# Gigabyte X99 UD4P Motherboard Review



## rakesh_sharma23 (Apr 14, 2015)

*Gigabyte X99 UD4P Motherboard Review*
*www.pctekindia.com/Reviews/X99UD4P/X99UD4P.jpg

Short while ago we reviewed Gigabyte X99 UD4 motherboard, one of the best entry-level X99 board we have came across so fare. And now we have the opportunity to review another Gigabyte’s X99 chipset based Ultra Durable (UD) series of motherboard, the Gigabyte X99 UD4P motherboard.


Beside all the features of Gigabyte X99 UD4, the Gigabyte X99 UD4P motherboard support DDR4 XMP profile up to 3333MHz and CPU OC mode switch for overclocking fun in a budget of Rs.24500/-. Great..


Now let’s see what this Intel X99 chipset based board have for us.


*Package*
*www.pctekindia.com/Reviews/X99UD4P/01.jpg


Looking at the front of the box, we see gigabyte logo with Ultra durable graphics and motherboard model no. At the rear of the box, we find that Gigabyte goes into great detail on the specifications of the X99-UD4P motherboard. Opening the box gives a glimpse of the actual product.
*www.pctekindia.com/Reviews/X99UD4P/02.jpg
*www.pctekindia.com/Reviews/X99UD4P/03.jpg


*Inside the box*
Moving into the bundle, we've actually got a fair bit included. Since the Gigabyte X99-UD4P is capable of 4 way SLI, Gigabyte has provided nearly all the options available for SLI but only 1 Crossfire bridge alongside usual cables, rear I/O, SATA cables, drive disk and manual.

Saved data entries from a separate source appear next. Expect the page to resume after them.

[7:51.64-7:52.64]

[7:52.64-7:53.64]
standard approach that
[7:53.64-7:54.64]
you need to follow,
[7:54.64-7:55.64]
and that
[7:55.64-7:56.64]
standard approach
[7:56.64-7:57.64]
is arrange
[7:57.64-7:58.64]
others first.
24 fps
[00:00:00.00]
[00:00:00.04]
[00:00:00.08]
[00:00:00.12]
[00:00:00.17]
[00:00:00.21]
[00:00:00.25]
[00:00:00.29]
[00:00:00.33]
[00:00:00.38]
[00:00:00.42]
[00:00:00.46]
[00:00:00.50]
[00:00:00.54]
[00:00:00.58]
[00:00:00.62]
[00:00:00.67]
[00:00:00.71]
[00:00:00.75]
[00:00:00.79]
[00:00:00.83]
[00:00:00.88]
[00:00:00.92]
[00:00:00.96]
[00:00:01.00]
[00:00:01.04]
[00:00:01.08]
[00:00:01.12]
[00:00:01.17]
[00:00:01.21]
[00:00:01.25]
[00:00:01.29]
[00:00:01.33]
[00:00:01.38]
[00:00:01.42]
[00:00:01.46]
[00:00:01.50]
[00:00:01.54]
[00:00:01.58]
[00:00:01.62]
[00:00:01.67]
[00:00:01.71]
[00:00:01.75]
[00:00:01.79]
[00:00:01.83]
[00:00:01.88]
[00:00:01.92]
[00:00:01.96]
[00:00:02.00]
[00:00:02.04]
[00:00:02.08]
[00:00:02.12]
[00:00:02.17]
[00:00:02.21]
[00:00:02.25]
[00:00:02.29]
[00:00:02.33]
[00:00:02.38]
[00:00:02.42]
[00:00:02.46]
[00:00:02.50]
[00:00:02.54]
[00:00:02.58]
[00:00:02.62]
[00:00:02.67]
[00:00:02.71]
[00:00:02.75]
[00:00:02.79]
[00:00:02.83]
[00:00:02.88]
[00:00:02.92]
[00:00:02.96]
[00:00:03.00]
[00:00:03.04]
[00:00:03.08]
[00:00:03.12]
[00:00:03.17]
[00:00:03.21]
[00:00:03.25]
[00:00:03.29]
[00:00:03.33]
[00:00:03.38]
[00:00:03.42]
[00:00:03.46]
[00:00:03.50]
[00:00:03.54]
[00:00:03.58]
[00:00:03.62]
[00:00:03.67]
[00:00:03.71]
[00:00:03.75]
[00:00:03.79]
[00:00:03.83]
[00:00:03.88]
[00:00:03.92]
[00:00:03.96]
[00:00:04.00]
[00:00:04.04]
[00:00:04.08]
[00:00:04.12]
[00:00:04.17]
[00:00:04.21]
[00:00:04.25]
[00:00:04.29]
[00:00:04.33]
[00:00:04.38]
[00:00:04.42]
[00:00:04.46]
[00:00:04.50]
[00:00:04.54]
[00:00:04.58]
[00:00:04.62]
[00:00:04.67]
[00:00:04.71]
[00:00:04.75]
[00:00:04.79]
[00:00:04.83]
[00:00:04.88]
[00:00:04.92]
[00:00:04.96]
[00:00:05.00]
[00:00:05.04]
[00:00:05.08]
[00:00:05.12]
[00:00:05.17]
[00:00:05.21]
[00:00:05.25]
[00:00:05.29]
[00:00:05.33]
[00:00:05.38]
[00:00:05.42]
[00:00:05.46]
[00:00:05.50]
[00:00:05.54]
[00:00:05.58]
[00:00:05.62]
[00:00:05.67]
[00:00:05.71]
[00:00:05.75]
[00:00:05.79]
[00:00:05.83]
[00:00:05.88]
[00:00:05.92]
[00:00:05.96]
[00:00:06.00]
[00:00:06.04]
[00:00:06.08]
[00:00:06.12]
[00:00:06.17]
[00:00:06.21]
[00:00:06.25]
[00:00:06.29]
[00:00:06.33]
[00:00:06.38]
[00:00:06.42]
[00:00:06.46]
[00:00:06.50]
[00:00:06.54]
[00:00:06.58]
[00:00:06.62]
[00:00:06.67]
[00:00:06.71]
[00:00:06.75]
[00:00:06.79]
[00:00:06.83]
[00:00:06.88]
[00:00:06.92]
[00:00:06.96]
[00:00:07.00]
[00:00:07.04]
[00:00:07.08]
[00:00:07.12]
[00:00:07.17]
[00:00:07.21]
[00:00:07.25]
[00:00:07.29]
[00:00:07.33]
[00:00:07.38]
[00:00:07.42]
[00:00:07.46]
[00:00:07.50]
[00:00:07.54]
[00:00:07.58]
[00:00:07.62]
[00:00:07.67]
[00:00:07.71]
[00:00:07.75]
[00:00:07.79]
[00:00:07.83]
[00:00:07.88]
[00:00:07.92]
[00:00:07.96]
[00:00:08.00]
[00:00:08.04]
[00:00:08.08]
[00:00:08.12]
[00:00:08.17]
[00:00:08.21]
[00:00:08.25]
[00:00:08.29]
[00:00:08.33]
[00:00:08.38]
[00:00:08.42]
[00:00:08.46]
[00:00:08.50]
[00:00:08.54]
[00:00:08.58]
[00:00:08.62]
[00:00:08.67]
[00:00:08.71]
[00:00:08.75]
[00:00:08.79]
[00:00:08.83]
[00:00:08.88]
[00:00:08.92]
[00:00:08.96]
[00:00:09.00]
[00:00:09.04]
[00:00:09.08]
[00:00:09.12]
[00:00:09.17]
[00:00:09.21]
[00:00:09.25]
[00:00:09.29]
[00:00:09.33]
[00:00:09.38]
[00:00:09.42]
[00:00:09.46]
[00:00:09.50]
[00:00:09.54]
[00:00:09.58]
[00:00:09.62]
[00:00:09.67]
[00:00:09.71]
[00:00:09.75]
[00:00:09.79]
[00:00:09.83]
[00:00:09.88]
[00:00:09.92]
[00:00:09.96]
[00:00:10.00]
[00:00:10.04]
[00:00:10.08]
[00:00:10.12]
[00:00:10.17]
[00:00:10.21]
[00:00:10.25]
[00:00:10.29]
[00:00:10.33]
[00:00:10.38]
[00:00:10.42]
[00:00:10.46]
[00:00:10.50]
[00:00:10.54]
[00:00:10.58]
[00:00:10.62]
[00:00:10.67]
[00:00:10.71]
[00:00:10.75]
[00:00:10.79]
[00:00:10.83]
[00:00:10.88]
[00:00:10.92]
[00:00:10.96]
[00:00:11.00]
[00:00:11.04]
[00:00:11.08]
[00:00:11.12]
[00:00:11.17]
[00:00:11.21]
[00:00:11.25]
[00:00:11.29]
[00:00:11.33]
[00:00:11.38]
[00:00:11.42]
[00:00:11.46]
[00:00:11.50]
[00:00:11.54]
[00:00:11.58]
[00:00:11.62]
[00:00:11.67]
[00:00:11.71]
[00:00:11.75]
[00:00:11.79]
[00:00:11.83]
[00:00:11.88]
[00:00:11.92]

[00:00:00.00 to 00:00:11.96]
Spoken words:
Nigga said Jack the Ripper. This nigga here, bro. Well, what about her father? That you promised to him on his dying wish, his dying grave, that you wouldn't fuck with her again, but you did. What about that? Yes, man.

*www.pctekindia.com/Reviews/X99UD4P/04.jpg
Rather using standard SATA cables and rear I/O plate, Gigabyte has gone outside the box here and includes 4 sets of black sleeve SATA cables and designed an LED back lit I/O Shield that lights up, with all EMI shielding in mind also. You will notice a wire plug going into the MB to power LED. Also all LED’s can be turned ON/OFF using Ambient LED software package. Great job Gigabyte for focusing on such small details which modders and enthusiasts love to see.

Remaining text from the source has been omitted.